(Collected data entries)
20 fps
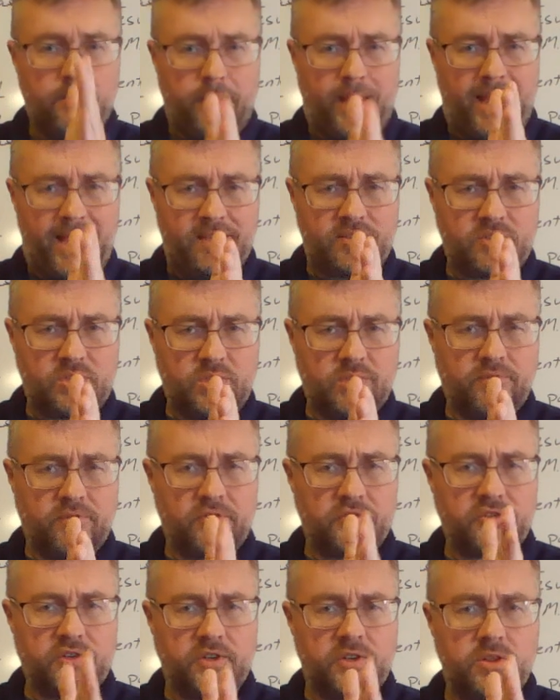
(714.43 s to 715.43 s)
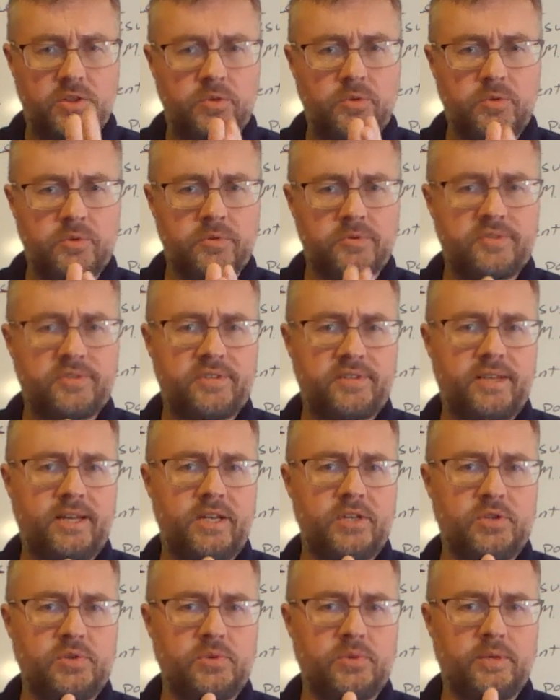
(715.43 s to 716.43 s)
Passover is a lunar
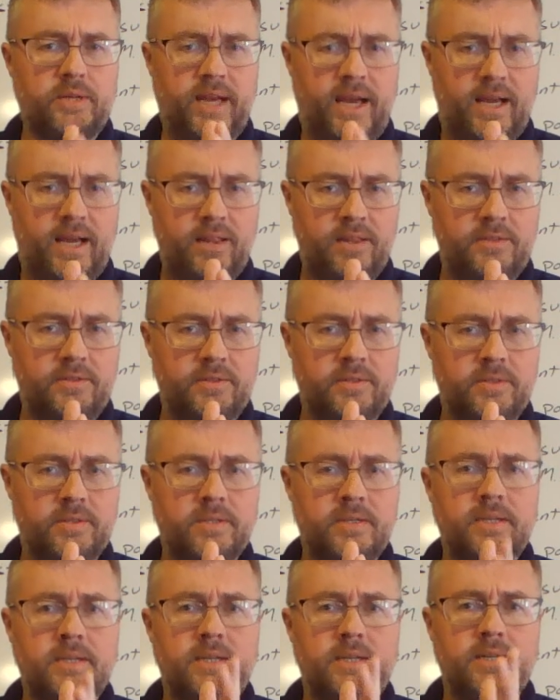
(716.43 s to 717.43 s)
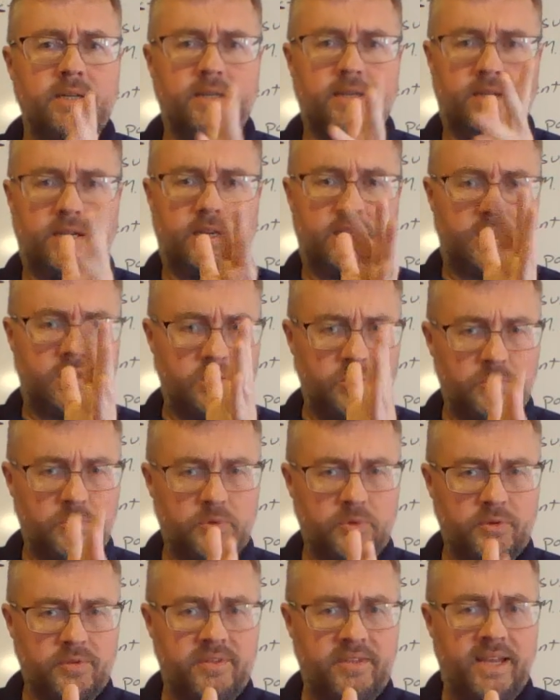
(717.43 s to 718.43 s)
schedule calendar, uh, a
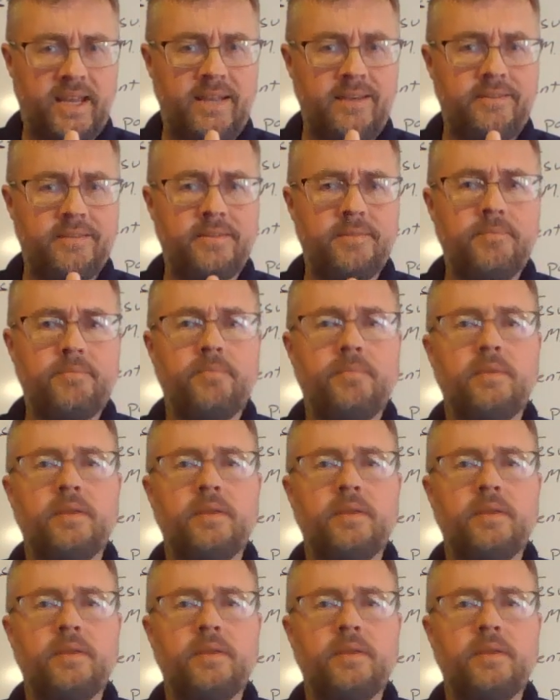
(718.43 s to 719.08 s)
lunar date,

Work instruction — Could you return exactly the lines starting with the one that contains "(714.43 s to 715.43 s)" and ending with the last line of the data above? Leave the pictures out.

Response to this task —
(714.43 s to 715.43 s)
(715.43 s to 716.43 s)
Passover is a lunar
(716.43 s to 717.43 s)
(717.43 s to 718.43 s)
schedule calendar, uh, a
(718.43 s to 719.08 s)
lunar date,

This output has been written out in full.